Он подошел к установленному на столе стеклянному цилиндру, нажал на панели пусковую кнопку. Внутри цилиндра замелькали, забились легкие, закрепленные на вращающемся колесе, волокна.

– Механический раздражитель, – пояснил Эверетт. – У молодой шистоцерки одиночной формы после обработки в нем из кубышек выводятся личинки переходной, а затем и стадной формы. Вращающиеся волокна, воздействуя на осязательные органы саранчи, пробуждают в ней стадные инстинкты. В том-то весь секрет. Аналогичное положение создается, когда шистоцерка начинает скучиваться.

– Но что побуждает ее к этому? – не унимался Блер. – Что? Почему она вдруг начинает сбиваться в стаю?

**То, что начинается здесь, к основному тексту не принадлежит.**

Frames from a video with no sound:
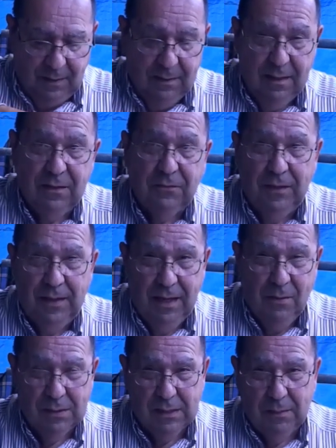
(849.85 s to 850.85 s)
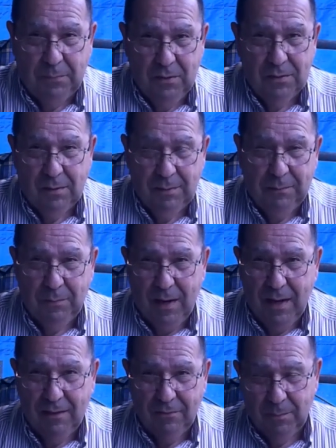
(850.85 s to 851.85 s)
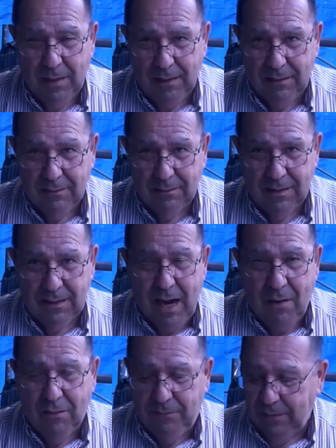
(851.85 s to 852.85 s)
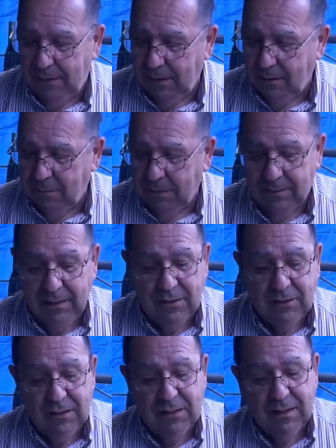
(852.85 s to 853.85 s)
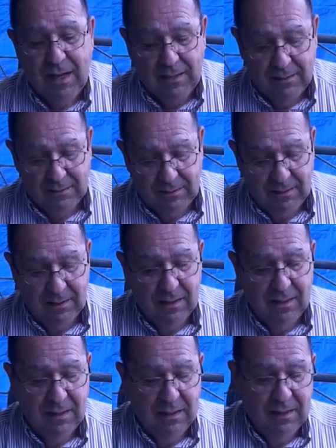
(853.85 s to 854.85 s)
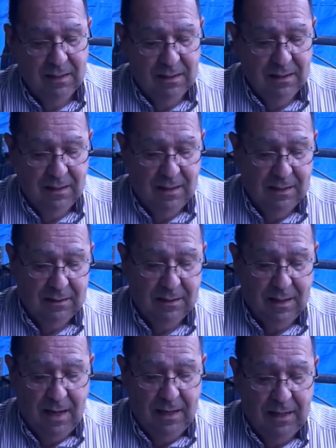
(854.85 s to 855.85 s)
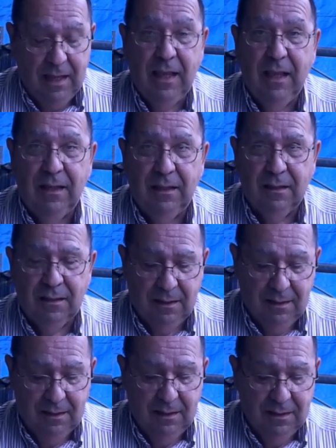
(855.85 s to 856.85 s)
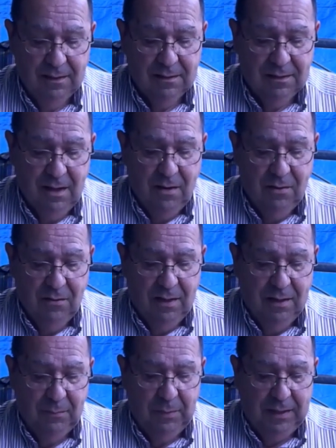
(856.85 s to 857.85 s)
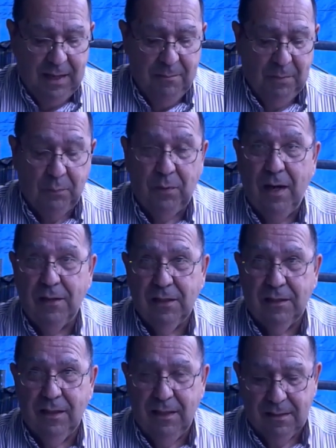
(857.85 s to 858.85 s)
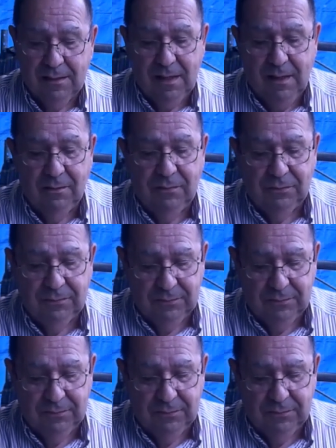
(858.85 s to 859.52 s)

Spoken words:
This video is supposed to be part of my tower video, but it's just gotten out of hand, so it became a project in itself.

Эверетт молча развел руками.

– Недавно опубликовано любопытное сообщение советского ученого Боровика, – заметила Мэй. – Высказывается догадка о влиянии особых космических излучений на центральную нервную систему шистоцерки. В минской лаборатории Боровика поставлены интереснейшие опыты.

– Да, да, я слышал, – живо отозвался Блер. – Это облетело всю мировую печать. С «Космическим ключом» Боровика связываются большие надежды в самых различных областях биологии. Вы не пытались повторить его опыты над шистоцеркой?

Эверетт хмуро покачал головой.

– Нужны сложнейшая аппаратура, расщепляющиеся материалы.

– И если вы это все получите...

– Соглашайтесь скорее! – воскликнула Мэй. – Соглашайтесь, пока мистер Блер из Штатов не спохватился и не раздумал. Ведь это, должно быть, стоит кучу денег.

Эверетт с досадой взглянул на девушку.

– Если это предложение серьезно, – нерешительно начал он, но американец перебил его:

– Совершенно серьезно, доктор. Все, что требуется сейчас, что потребуется в дальнейшем... фонд имени Теодора Финчля предоставляет вам открытый текущий счет. Единственное условие – территориальное. Опыты должны производиться в настоящей пустыне. Как говорят наши русские соперники: «Ближе к жизни, ближе к производству». Но это, конечно, не смутит таких верных жрецов науки, не правда ли?

И Блер, широко улыбаясь, протянул растерявшимся ученым руки. Левая, затянутая в желтую перчатку, отличалась странной неподвижностью. «Ранение – очевидно, ветеран», – с внезапной симпатией подумал Эверетт.

Неожиданное предложение американца удивило и директора.

– Насколько я вас понял, сэр, профессору Эверетту и мисс Сногсби придется в этом случае оставить наш институт?

– На время, только на время, – поспешно заверил Блер. – В конце концов, даже можете считать нашу опытную станцию своим филиалом. Вся научная информация в первую очередь будет направляться к вам.

– Но почему же в таком случае вы настаиваете...

– Форма, одна только форма, господин директор! Будьте снисходительны к смешному нашему тщеславию. Пусть первый эксперимент по уничтожению этих коварных тварей будет поставлен в стране, пользующейся благами американской помощи.

Блер подошел к большой, испещренной условными значками, карте.

– Пусть это будет хотя бы здесь, – затянутая в перчатку левая рука его небрежно коснулась нарты. – Судя по значку, именно отсюда чаще всего начинаются массовые разлеты шистоцерки.

– Собственно говоря, – нерешительно заметил директор. – Если б мы при нашем бюджете пытались все делать сами, то не добились бы ничего. Наш институт никогда не чурался помощи...

– Вот и прекрасно, – весело подхватил американец. – Осталось только уточнить условия нашего маленького бизнеса.